Increasingly, researchers are
discovering that many chronic diseases are characterized not simply by
excessive inflammation, but by a failure of that inflammation to resolve
properly. Rather than continually developing stronger anti-inflammatory drugs
to stomp out symptoms, the future lies in identifying the biological signals
that tell the brain it is finally safe to stop defending itself and start
developing normally again. If that philosophy proves correct, future autism
treatment may consist of carefully selected combinations of therapies, each
nudging a different part of the network in the same direction. Individually
they may produce modest improvements, but together they may help the brain
escape an abnormal equilibrium and settle into a healthier one.

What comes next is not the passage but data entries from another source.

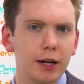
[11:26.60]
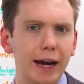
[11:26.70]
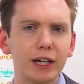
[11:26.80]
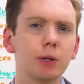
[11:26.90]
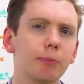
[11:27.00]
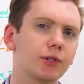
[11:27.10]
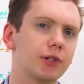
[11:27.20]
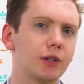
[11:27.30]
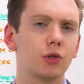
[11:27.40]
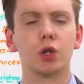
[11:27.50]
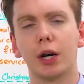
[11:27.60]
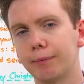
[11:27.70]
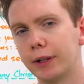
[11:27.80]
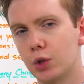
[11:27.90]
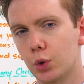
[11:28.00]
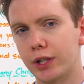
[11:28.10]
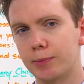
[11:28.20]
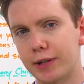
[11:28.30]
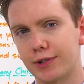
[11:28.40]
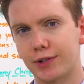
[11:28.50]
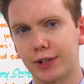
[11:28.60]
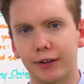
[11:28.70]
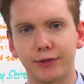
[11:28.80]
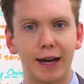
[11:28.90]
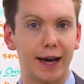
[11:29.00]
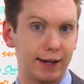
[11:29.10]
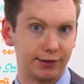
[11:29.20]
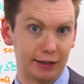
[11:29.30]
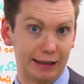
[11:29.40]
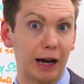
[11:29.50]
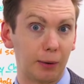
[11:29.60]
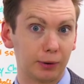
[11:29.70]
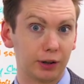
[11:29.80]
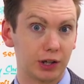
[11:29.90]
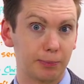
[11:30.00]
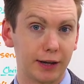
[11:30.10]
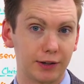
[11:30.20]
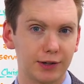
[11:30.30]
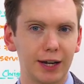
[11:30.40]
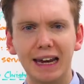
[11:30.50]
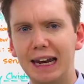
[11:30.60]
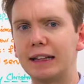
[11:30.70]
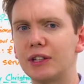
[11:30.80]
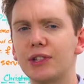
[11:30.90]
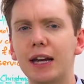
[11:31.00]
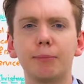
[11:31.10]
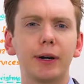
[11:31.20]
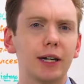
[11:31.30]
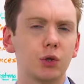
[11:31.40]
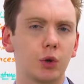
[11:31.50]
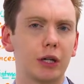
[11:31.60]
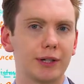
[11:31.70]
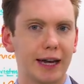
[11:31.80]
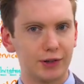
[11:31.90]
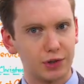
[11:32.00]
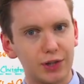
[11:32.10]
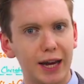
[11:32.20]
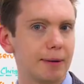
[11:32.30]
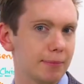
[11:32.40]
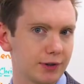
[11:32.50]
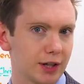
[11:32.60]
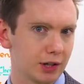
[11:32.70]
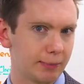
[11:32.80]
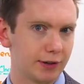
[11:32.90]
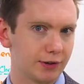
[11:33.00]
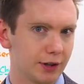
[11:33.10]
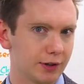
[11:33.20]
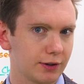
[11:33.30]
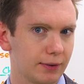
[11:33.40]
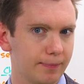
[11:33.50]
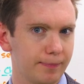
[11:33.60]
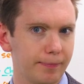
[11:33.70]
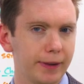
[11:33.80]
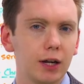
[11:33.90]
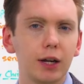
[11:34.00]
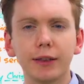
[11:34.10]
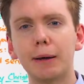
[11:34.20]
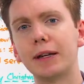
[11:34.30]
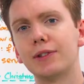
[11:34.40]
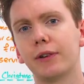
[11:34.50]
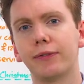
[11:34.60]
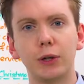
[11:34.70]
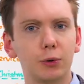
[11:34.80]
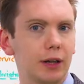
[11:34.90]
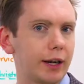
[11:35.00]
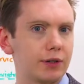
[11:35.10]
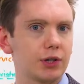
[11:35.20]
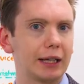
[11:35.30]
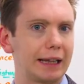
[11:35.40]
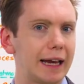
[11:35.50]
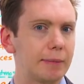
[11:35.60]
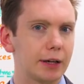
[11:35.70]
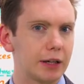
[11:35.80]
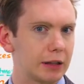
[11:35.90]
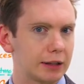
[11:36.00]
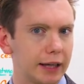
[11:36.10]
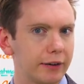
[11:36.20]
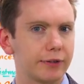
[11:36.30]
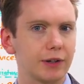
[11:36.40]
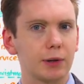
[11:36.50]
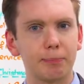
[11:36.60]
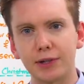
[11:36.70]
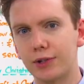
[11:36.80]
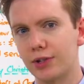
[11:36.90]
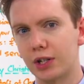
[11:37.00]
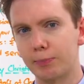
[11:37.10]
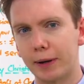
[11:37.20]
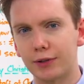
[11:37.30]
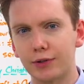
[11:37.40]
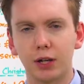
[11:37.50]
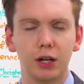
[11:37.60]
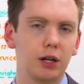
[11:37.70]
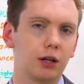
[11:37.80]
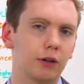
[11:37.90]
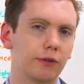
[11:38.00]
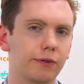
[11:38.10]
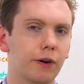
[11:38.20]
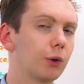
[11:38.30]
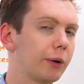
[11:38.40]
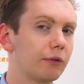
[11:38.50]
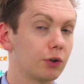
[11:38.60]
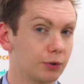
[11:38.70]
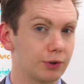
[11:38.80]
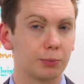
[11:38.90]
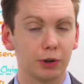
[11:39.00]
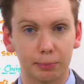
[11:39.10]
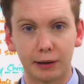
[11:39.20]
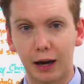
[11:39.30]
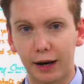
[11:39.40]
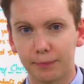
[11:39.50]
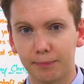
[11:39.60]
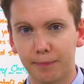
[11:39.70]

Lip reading: HMRC generally treats business gifts as an allowable expense in the same way it treats entertainment expenses. That means if you'd like to claim a gift as a business expense, the following rules will apply.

In my specific case, I think we have already
achieved this with my son’s Polypill therapy.
Peter, the future is not that far off.
ReplyDeleteProbiotic Lactobacilli activate Formyl-Peptide Receptor 2
https://www.biorxiv.org/content/10.1101/2024.05.07.592932v1.abstract
Stephen, that is interesting and may explain some of the beneficial effects of these probiotics. These bacteria produce signaling peptides which activate the FPR2 receptors in the gut. The peptides are broken down and do not reach the bloodstream. Nonetheless the effect in the gut is helpful.